Он удалился из комнаты, исполненный гнева и презрения, забыв свои книги.

– Слово принадлежит Мяукину, – тщетно кричал Вереев, заглушаемый невероятным шумом и возгласами взволнованного собрания.

Долго плясал у стола Мяукин, простирая свои обезьяньи руки и гримасничая: никак не могло успокоиться собрание, возмущенное Жмуркиным.

Наконец, наступила тишина, и Мяукин заговорил:

– Господа! Фактическая, внешняя сторона события вам известна. Вы дали ей надлежащую оценку с общей принципиальной точки зрения. Позвольте осветить вам некоторые подробности и тогда, быть может, мы поймем причину всей этой нехорошей истории. Поведение Хиврина бросило тень на репутацию политических, но, господа, был ли он вменяем в ту ночь? Мы все знаем его семейную жизнь, мы знаем, что с ним случилось незадолго до этой ужасной оргии. Его, господа, покинул до того времени верный его товарищ, Матрена Савельевна…
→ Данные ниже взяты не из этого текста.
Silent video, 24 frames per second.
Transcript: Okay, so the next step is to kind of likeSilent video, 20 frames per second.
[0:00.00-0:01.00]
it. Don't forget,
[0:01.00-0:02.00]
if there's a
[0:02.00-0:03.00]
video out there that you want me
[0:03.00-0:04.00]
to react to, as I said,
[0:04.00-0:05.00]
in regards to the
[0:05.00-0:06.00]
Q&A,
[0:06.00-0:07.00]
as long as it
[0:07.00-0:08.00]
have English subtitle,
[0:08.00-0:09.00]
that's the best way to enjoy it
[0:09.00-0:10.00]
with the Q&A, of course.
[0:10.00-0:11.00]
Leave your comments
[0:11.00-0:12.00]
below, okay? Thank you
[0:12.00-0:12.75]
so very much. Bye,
– Позвольте! Как же это? Я протестую! – задыхаясь от волнения, закричал Коробанов и подошел к столу, как будто желая помешать Мяукину говорить.
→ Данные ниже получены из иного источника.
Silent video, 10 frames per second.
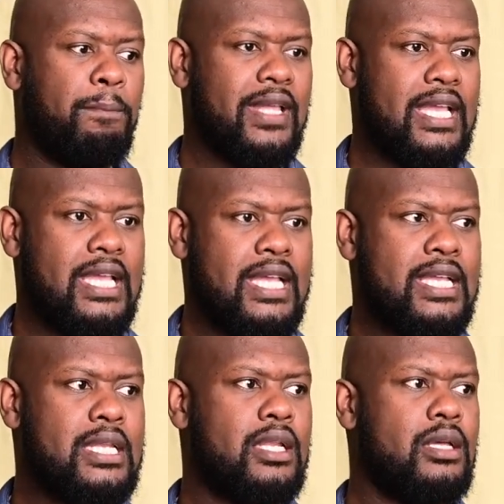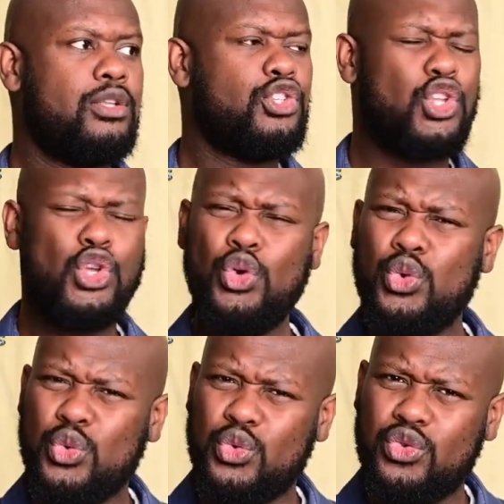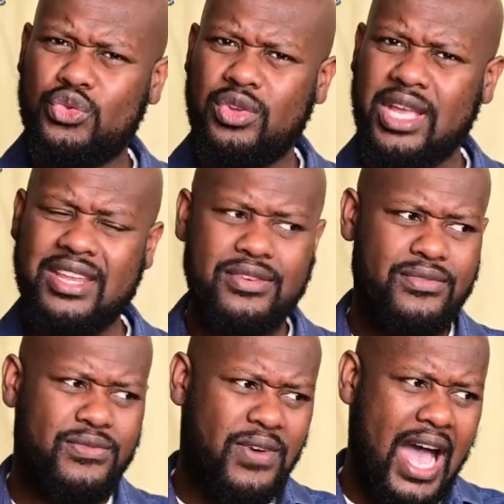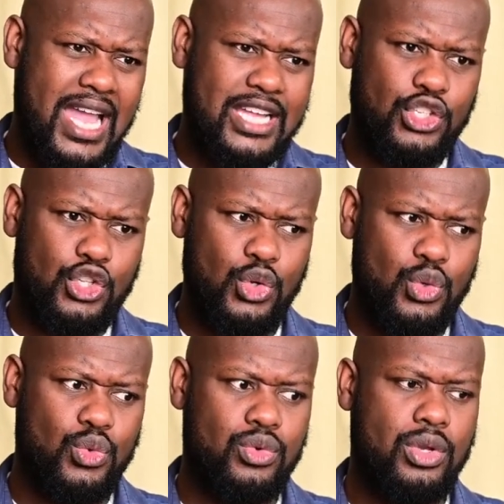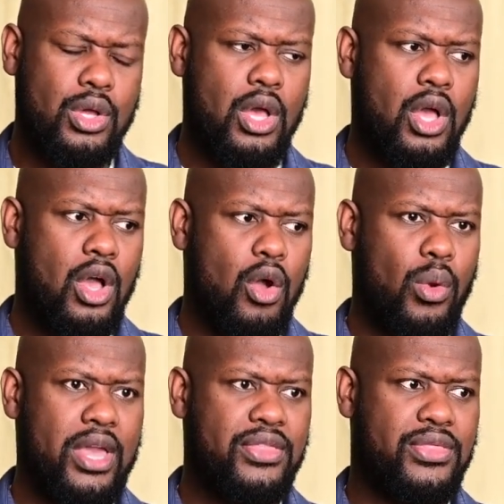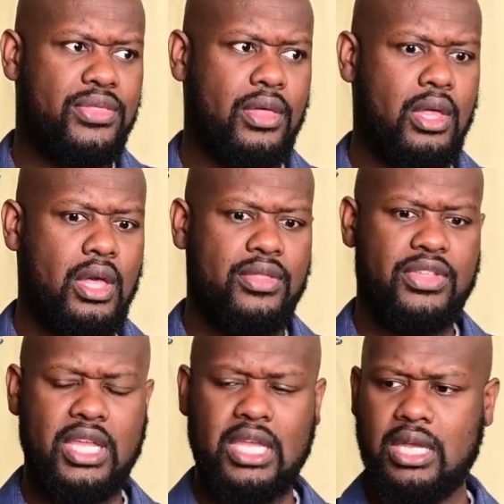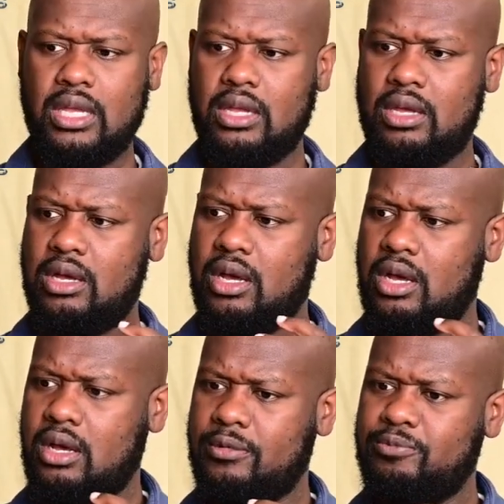in tune, in fine tune with the uh,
– Не перебивайте оратора, – сказал Вереев строго.

– Не волнуйтесь пожалуйста, Игорь Александрович, – залепетал Мяукин, ничуть, впрочем, не смутившись, – я осторожно коснусь этой опасной и щекотливой темы… Я хочу только сказать, что товарищ Хиврин душевно страдал в ту роковую ночь, и мы должны быть снисходительны к нему. Это прежде всего, товарищи. Здесь очень тонкая психология, господа. Надо это понять. Я объяснюсь, господа. Мы, т. е. колония политических, являемся как бы зерном будущего общества. Мы должны по существу отличаться от обывательской среды. Не правда ли, господа? То, что характерно для буржуазной среды, в нашей колонии не должно быть терпимо. Конечно, у каждого из нас есть свои частные интересы, но мы должны приносить их в жертву солидарности. Ведь недаром же мы социалисты. Тем более должны помнить о солидарности наши интеллигентные товарищи. Рабочие, господа, по самой природе своей подготовлены к тому, чтобы сочетаться, так сказать, в единое тело, которое и составит впоследствии целостный социальный организм. Не так ли? Что же мы наблюдаем в нашем деле? Почтенный Игорь Александрович, игнорируя интересы нашего товарища Хиврина, способствовал тому, чтобы товарищ Матрена Савельевна разъединилась с товарищем Хивриным; не соединилась, а разъединилась, господа. Товарищи, отвечает ли это интересам колонии?